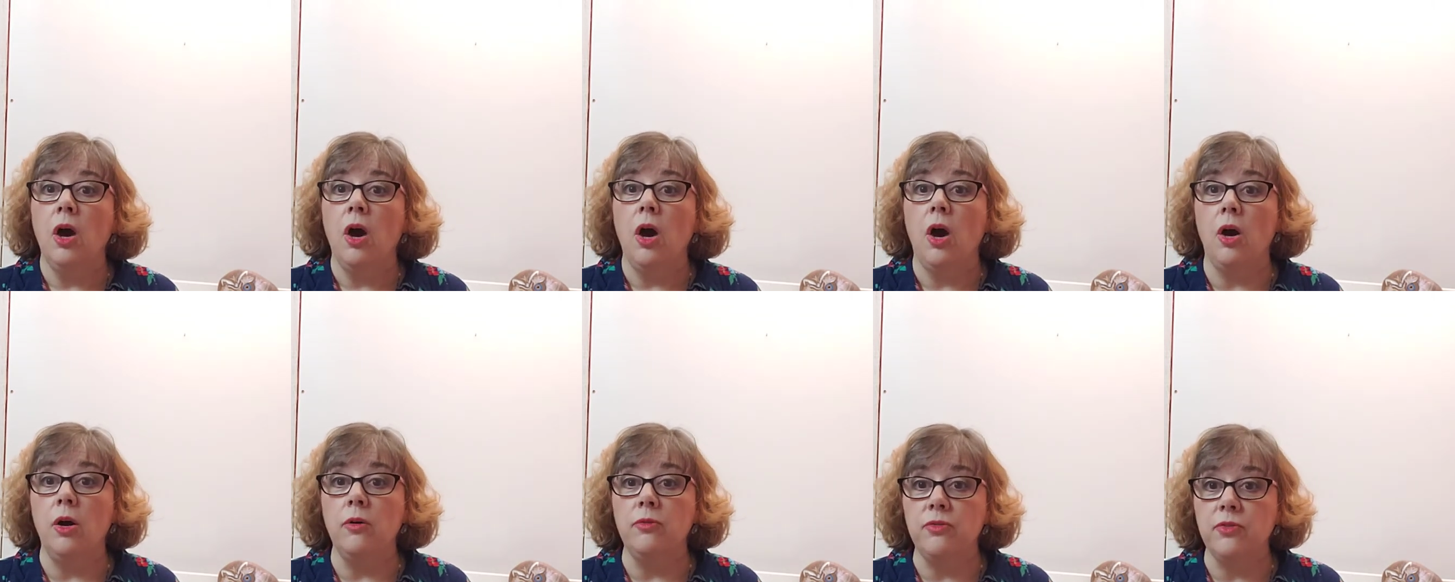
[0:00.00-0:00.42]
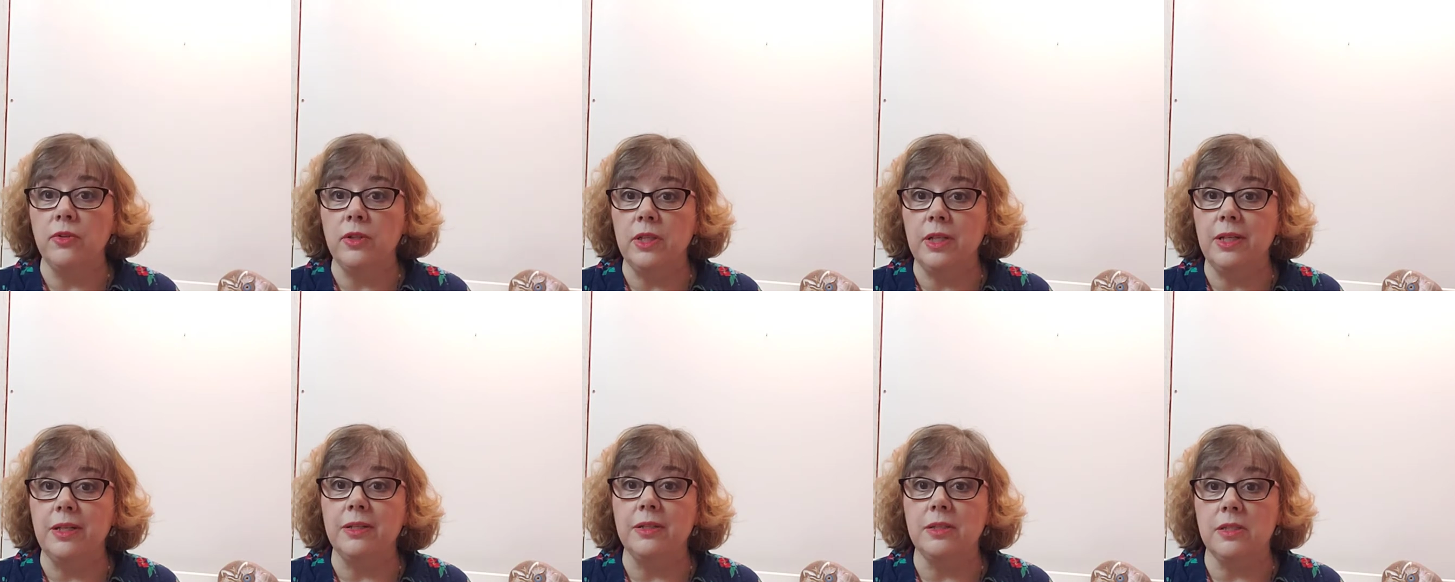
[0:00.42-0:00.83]

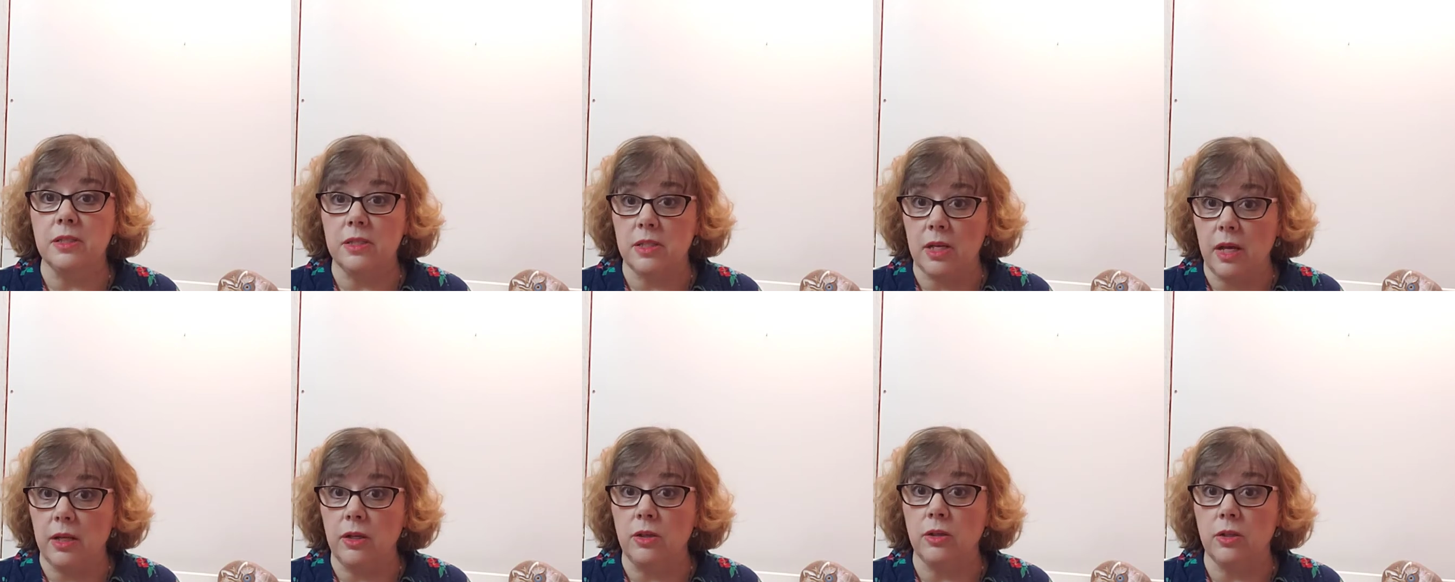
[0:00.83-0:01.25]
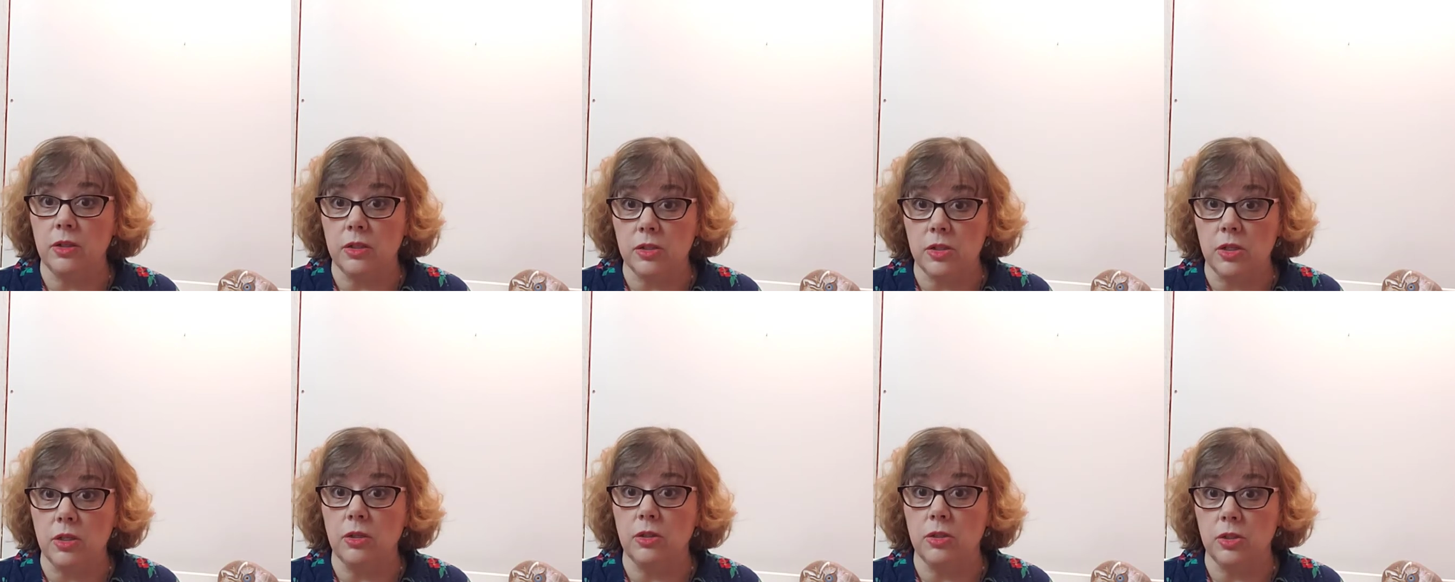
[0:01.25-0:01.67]
Hopefully a designer
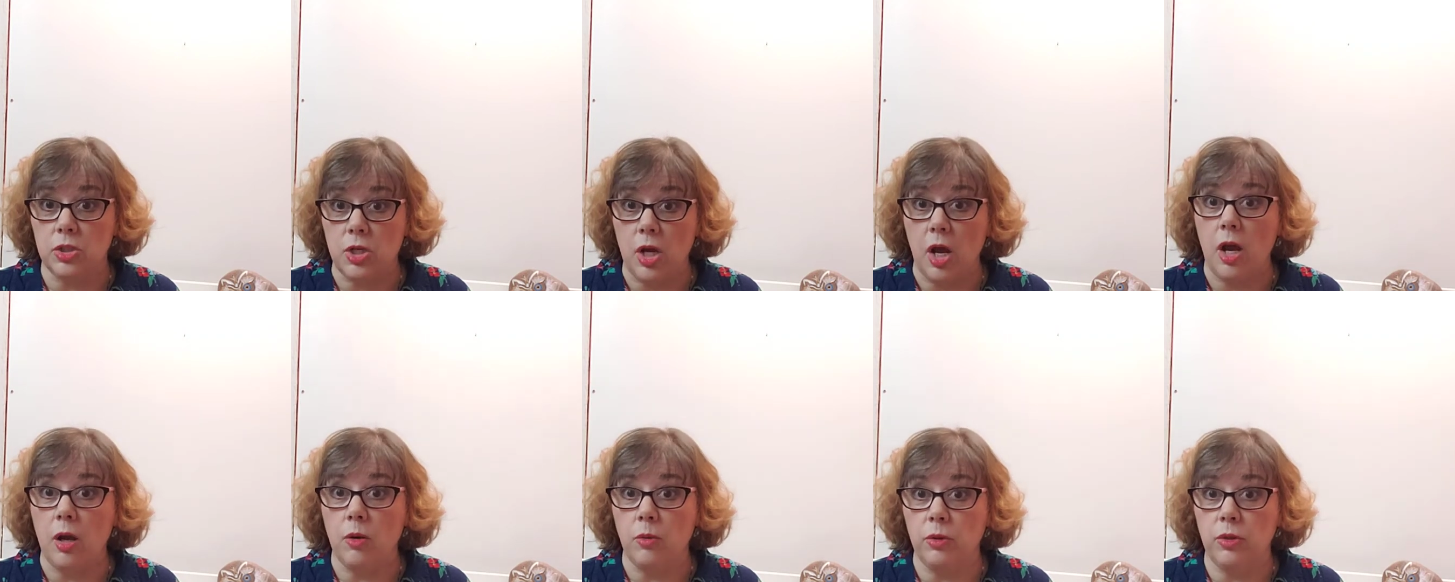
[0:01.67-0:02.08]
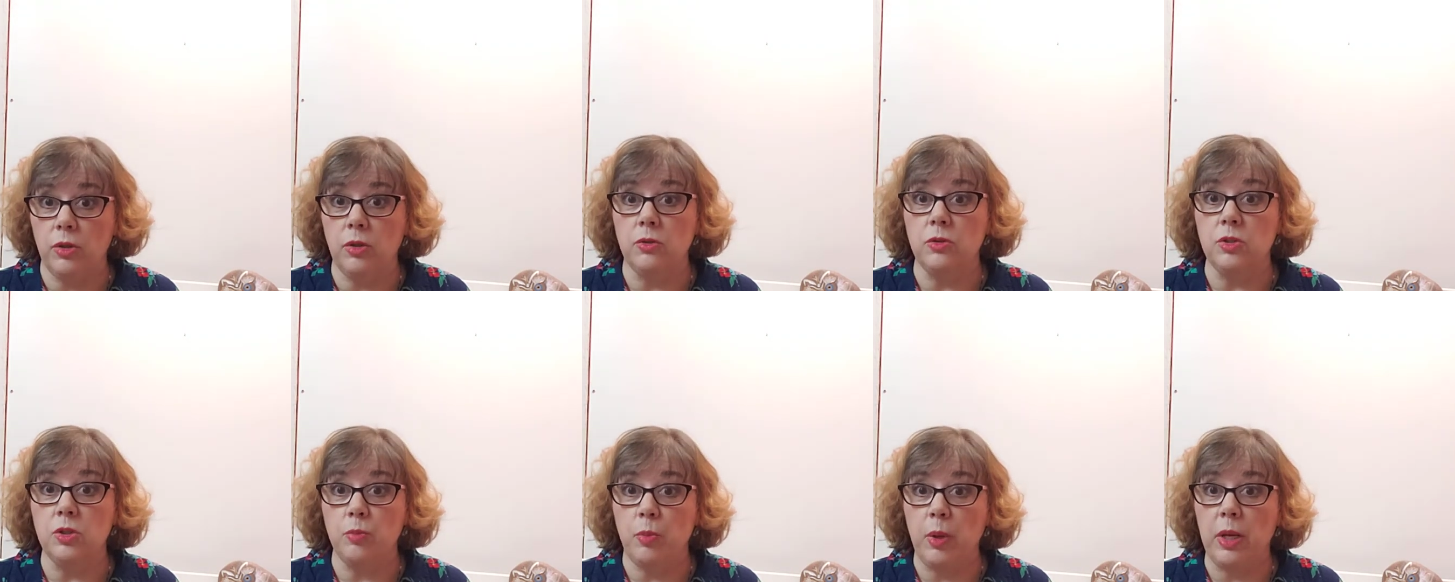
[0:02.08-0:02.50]
is going to talk with
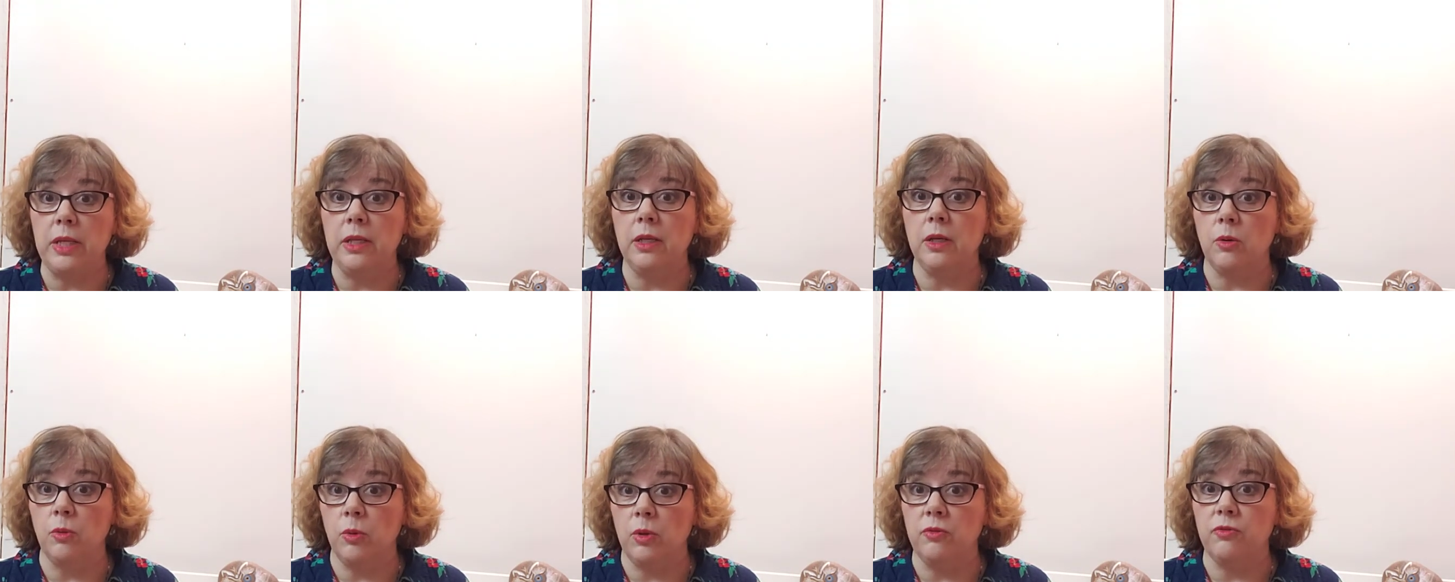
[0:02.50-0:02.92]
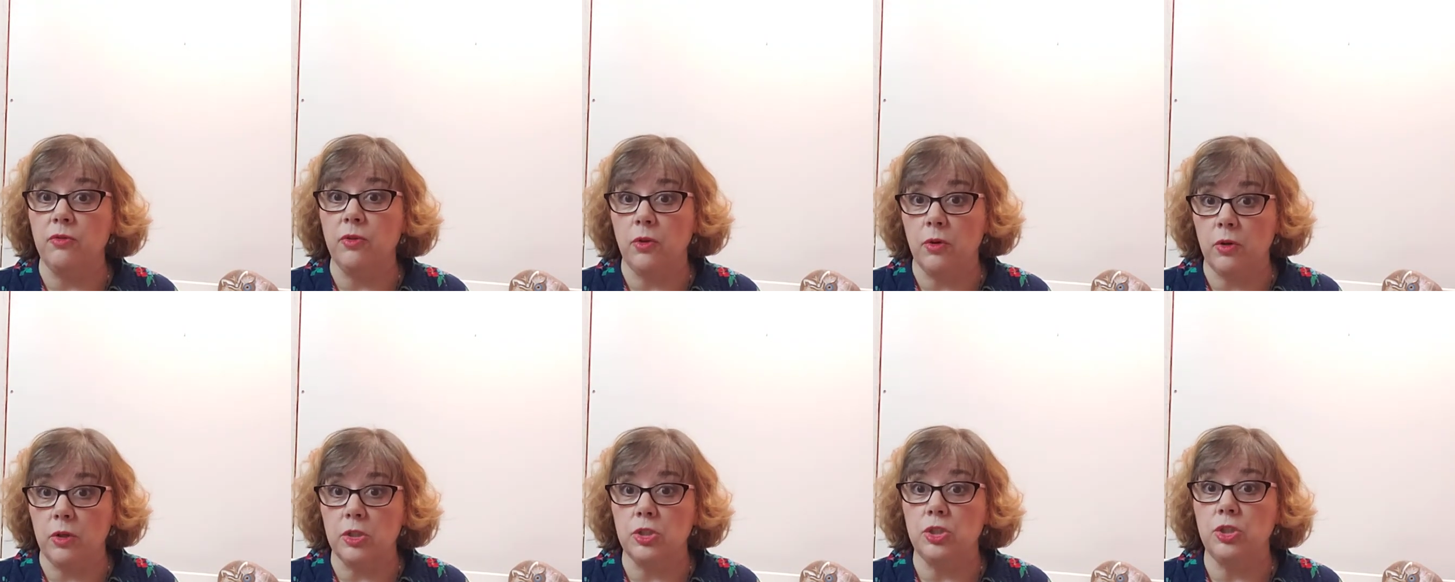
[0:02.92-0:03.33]
you depending on what
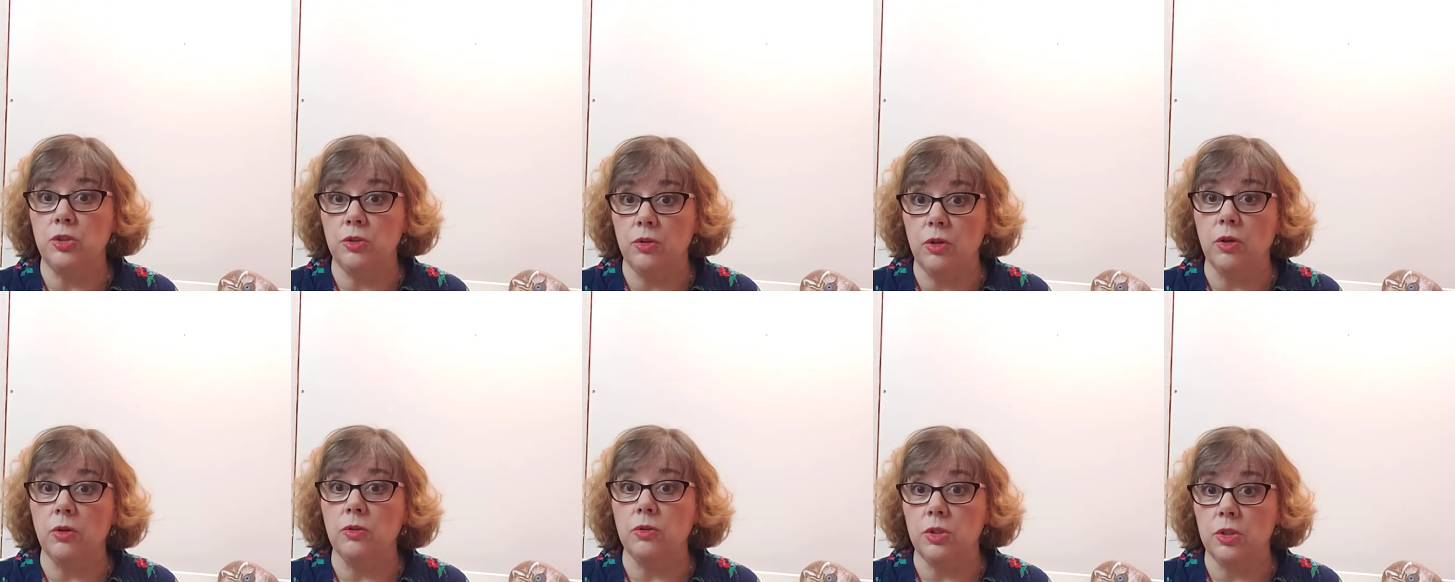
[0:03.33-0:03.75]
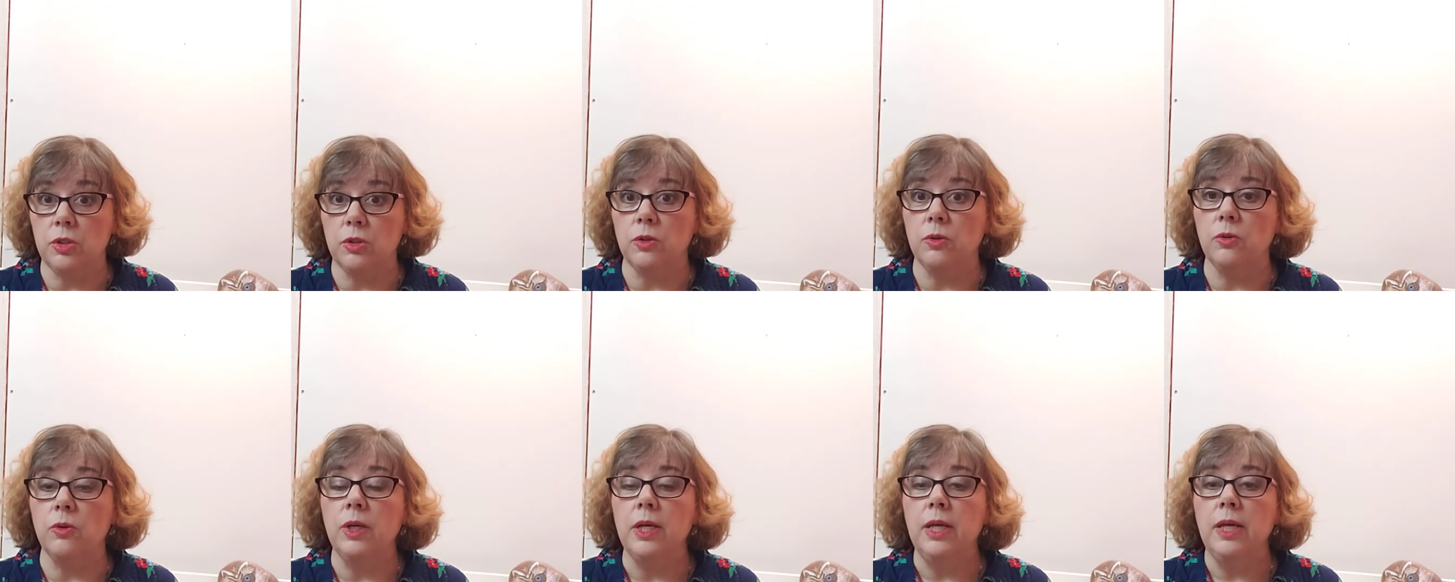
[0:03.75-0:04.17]
florist you go
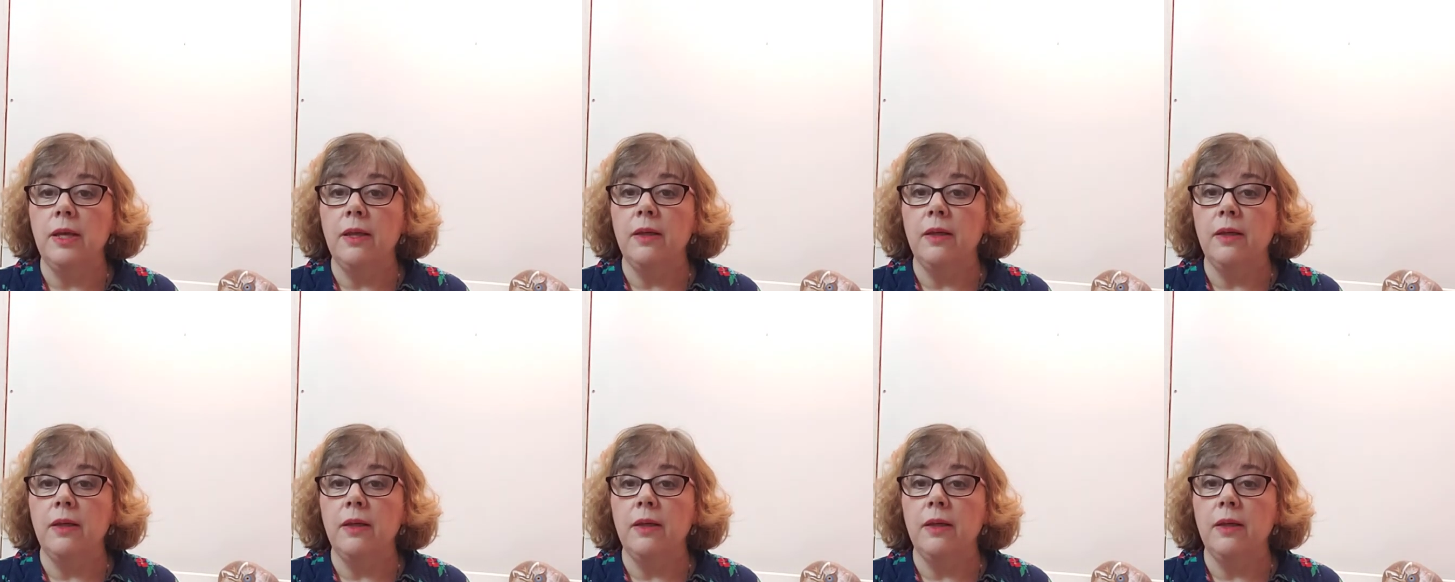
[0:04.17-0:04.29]
to.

Required action. Return the full material word for word. Do not include the pictures.

Output.
[0:00.00-0:00.42]
[0:00.42-0:00.83]

[0:00.83-0:01.25]
[0:01.25-0:01.67]
Hopefully a designer
[0:01.67-0:02.08]
[0:02.08-0:02.50]
is going to talk with
[0:02.50-0:02.92]
[0:02.92-0:03.33]
you depending on what
[0:03.33-0:03.75]
[0:03.75-0:04.17]
florist you go
[0:04.17-0:04.29]
to.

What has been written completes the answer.